Stored data entries
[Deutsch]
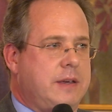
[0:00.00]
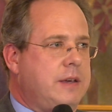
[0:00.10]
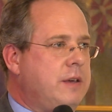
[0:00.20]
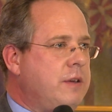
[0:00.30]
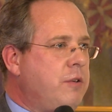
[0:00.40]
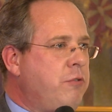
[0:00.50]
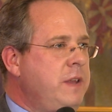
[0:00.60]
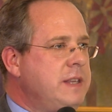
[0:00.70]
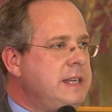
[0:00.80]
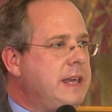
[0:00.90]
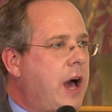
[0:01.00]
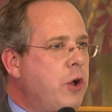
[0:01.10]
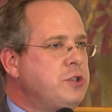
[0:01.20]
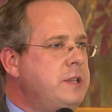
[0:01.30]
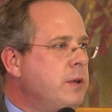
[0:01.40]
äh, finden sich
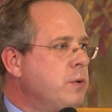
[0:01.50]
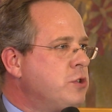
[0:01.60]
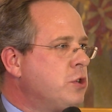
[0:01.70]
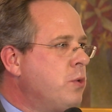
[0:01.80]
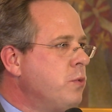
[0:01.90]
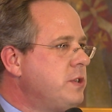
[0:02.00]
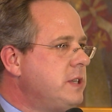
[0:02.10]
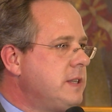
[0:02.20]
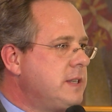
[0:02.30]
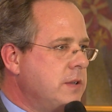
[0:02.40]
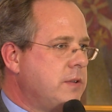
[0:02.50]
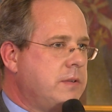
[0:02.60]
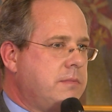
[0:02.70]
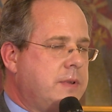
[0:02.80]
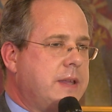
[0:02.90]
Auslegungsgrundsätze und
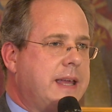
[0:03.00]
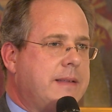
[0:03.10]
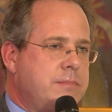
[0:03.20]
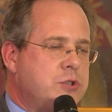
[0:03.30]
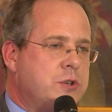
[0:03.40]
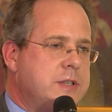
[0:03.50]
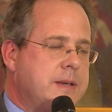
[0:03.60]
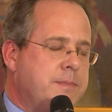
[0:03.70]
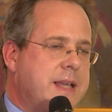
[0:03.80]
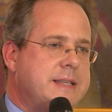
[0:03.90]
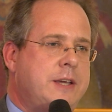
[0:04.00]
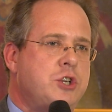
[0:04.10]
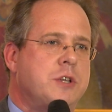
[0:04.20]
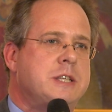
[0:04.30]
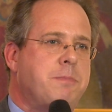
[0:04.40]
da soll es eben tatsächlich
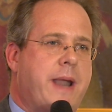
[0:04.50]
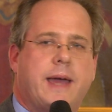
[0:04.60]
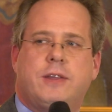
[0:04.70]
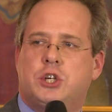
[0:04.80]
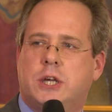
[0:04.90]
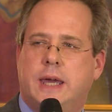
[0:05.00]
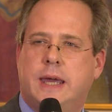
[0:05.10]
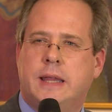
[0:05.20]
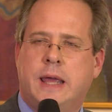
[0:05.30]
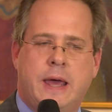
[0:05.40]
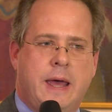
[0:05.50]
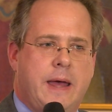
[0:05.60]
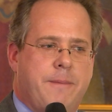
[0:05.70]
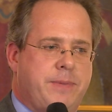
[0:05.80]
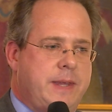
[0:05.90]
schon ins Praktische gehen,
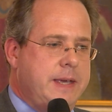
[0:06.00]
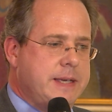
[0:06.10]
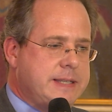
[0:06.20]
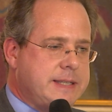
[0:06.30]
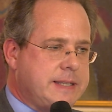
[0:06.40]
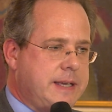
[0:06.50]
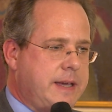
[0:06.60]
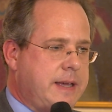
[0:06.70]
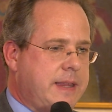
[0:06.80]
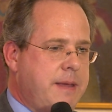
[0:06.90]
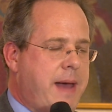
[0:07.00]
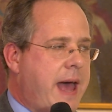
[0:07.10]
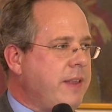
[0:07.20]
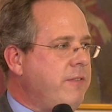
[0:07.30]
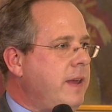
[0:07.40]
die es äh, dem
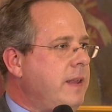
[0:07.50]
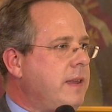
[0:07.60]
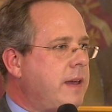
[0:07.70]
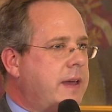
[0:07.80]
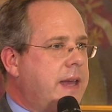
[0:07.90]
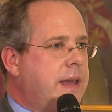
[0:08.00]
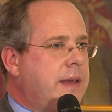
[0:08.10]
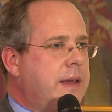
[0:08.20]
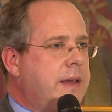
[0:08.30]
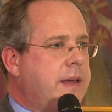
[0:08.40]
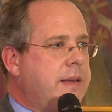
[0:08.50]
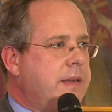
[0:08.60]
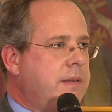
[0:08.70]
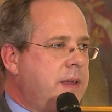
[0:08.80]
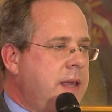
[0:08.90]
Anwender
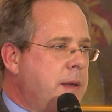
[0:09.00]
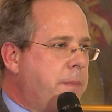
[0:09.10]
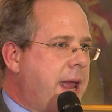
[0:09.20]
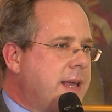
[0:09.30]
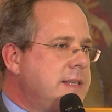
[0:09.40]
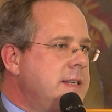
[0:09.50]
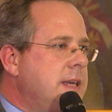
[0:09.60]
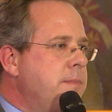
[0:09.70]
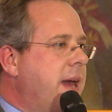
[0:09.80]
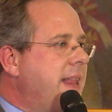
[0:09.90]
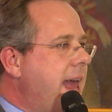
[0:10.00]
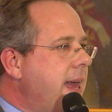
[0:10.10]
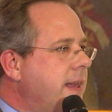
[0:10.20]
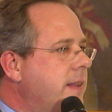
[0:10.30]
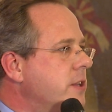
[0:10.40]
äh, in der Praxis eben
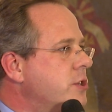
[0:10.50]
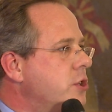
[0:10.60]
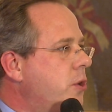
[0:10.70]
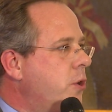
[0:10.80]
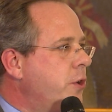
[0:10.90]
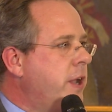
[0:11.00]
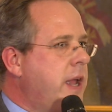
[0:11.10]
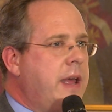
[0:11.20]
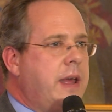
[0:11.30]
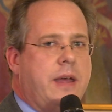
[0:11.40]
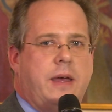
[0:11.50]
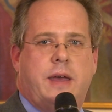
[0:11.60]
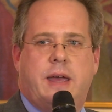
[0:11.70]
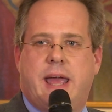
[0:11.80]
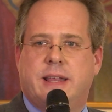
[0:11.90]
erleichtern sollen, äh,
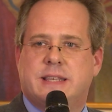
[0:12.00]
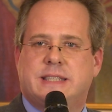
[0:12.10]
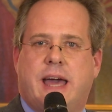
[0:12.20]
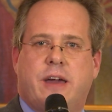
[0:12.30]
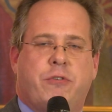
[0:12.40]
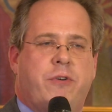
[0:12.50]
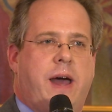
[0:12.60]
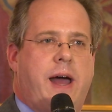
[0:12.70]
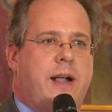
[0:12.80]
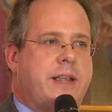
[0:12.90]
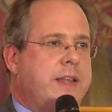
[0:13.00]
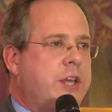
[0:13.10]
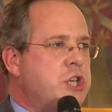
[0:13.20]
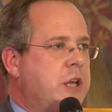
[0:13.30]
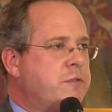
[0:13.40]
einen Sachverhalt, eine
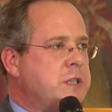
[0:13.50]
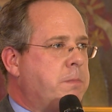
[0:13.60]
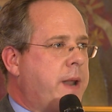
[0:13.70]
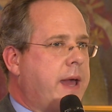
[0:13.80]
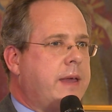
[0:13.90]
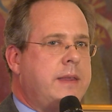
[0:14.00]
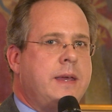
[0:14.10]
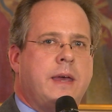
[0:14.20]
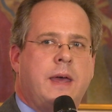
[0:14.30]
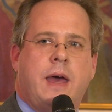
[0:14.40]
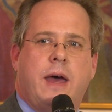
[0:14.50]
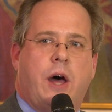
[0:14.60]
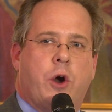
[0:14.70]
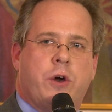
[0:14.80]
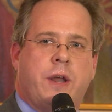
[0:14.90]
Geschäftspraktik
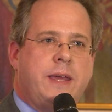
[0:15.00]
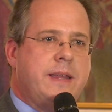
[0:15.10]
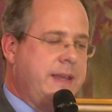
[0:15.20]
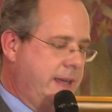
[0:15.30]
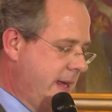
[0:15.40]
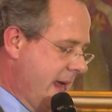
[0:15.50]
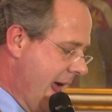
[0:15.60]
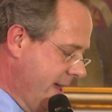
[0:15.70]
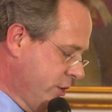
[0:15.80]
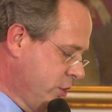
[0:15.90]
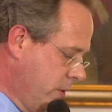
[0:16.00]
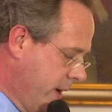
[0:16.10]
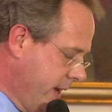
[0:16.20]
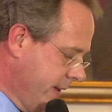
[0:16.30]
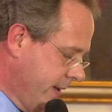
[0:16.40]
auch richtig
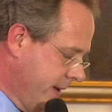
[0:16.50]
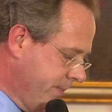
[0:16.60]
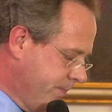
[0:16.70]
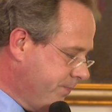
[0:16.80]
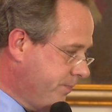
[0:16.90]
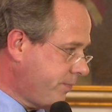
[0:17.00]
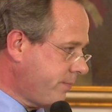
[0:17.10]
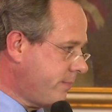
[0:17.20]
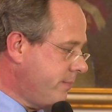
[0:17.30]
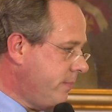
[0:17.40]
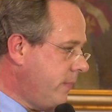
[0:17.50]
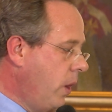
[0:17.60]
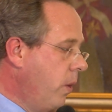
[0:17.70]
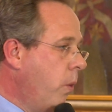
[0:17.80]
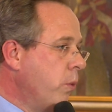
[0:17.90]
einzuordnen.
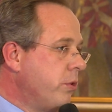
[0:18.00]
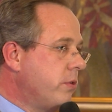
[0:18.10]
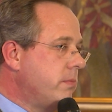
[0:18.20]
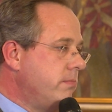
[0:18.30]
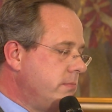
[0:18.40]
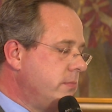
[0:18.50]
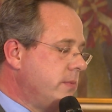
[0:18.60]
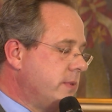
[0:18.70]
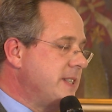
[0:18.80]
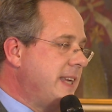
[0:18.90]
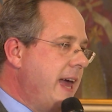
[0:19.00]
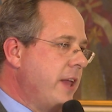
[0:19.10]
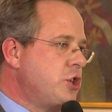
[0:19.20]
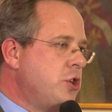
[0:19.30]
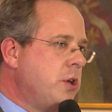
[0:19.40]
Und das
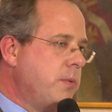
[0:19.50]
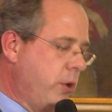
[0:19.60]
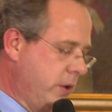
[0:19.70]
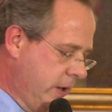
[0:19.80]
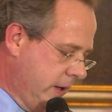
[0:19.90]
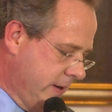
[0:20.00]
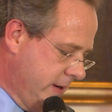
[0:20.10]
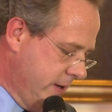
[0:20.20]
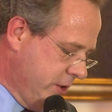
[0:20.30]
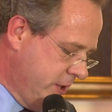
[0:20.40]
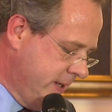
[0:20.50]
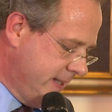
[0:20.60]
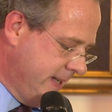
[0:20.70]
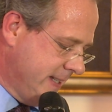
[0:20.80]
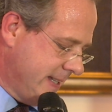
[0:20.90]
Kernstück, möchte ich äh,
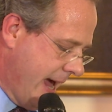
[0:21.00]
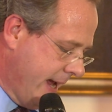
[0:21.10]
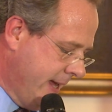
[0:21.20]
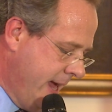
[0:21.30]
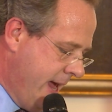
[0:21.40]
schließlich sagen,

WORK TASK: Leave the pictures out and write out every entry exactly as given.

EXERCISE OUTPUT:
[Deutsch]
[0:00.00]
[0:00.10]
[0:00.20]
[0:00.30]
[0:00.40]
[0:00.50]
[0:00.60]
[0:00.70]
[0:00.80]
[0:00.90]
[0:01.00]
[0:01.10]
[0:01.20]
[0:01.30]
[0:01.40]
äh, finden sich
[0:01.50]
[0:01.60]
[0:01.70]
[0:01.80]
[0:01.90]
[0:02.00]
[0:02.10]
[0:02.20]
[0:02.30]
[0:02.40]
[0:02.50]
[0:02.60]
[0:02.70]
[0:02.80]
[0:02.90]
Auslegungsgrundsätze und
[0:03.00]
[0:03.10]
[0:03.20]
[0:03.30]
[0:03.40]
[0:03.50]
[0:03.60]
[0:03.70]
[0:03.80]
[0:03.90]
[0:04.00]
[0:04.10]
[0:04.20]
[0:04.30]
[0:04.40]
da soll es eben tatsächlich
[0:04.50]
[0:04.60]
[0:04.70]
[0:04.80]
[0:04.90]
[0:05.00]
[0:05.10]
[0:05.20]
[0:05.30]
[0:05.40]
[0:05.50]
[0:05.60]
[0:05.70]
[0:05.80]
[0:05.90]
schon ins Praktische gehen,
[0:06.00]
[0:06.10]
[0:06.20]
[0:06.30]
[0:06.40]
[0:06.50]
[0:06.60]
[0:06.70]
[0:06.80]
[0:06.90]
[0:07.00]
[0:07.10]
[0:07.20]
[0:07.30]
[0:07.40]
die es äh, dem
[0:07.50]
[0:07.60]
[0:07.70]
[0:07.80]
[0:07.90]
[0:08.00]
[0:08.10]
[0:08.20]
[0:08.30]
[0:08.40]
[0:08.50]
[0:08.60]
[0:08.70]
[0:08.80]
[0:08.90]
Anwender
[0:09.00]
[0:09.10]
[0:09.20]
[0:09.30]
[0:09.40]
[0:09.50]
[0:09.60]
[0:09.70]
[0:09.80]
[0:09.90]
[0:10.00]
[0:10.10]
[0:10.20]
[0:10.30]
[0:10.40]
äh, in der Praxis eben
[0:10.50]
[0:10.60]
[0:10.70]
[0:10.80]
[0:10.90]
[0:11.00]
[0:11.10]
[0:11.20]
[0:11.30]
[0:11.40]
[0:11.50]
[0:11.60]
[0:11.70]
[0:11.80]
[0:11.90]
erleichtern sollen, äh,
[0:12.00]
[0:12.10]
[0:12.20]
[0:12.30]
[0:12.40]
[0:12.50]
[0:12.60]
[0:12.70]
[0:12.80]
[0:12.90]
[0:13.00]
[0:13.10]
[0:13.20]
[0:13.30]
[0:13.40]
einen Sachverhalt, eine
[0:13.50]
[0:13.60]
[0:13.70]
[0:13.80]
[0:13.90]
[0:14.00]
[0:14.10]
[0:14.20]
[0:14.30]
[0:14.40]
[0:14.50]
[0:14.60]
[0:14.70]
[0:14.80]
[0:14.90]
Geschäftspraktik
[0:15.00]
[0:15.10]
[0:15.20]
[0:15.30]
[0:15.40]
[0:15.50]
[0:15.60]
[0:15.70]
[0:15.80]
[0:15.90]
[0:16.00]
[0:16.10]
[0:16.20]
[0:16.30]
[0:16.40]
auch richtig
[0:16.50]
[0:16.60]
[0:16.70]
[0:16.80]
[0:16.90]
[0:17.00]
[0:17.10]
[0:17.20]
[0:17.30]
[0:17.40]
[0:17.50]
[0:17.60]
[0:17.70]
[0:17.80]
[0:17.90]
einzuordnen.
[0:18.00]
[0:18.10]
[0:18.20]
[0:18.30]
[0:18.40]
[0:18.50]
[0:18.60]
[0:18.70]
[0:18.80]
[0:18.90]
[0:19.00]
[0:19.10]
[0:19.20]
[0:19.30]
[0:19.40]
Und das
[0:19.50]
[0:19.60]
[0:19.70]
[0:19.80]
[0:19.90]
[0:20.00]
[0:20.10]
[0:20.20]
[0:20.30]
[0:20.40]
[0:20.50]
[0:20.60]
[0:20.70]
[0:20.80]
[0:20.90]
Kernstück, möchte ich äh,
[0:21.00]
[0:21.10]
[0:21.20]
[0:21.30]
[0:21.40]
schließlich sagen,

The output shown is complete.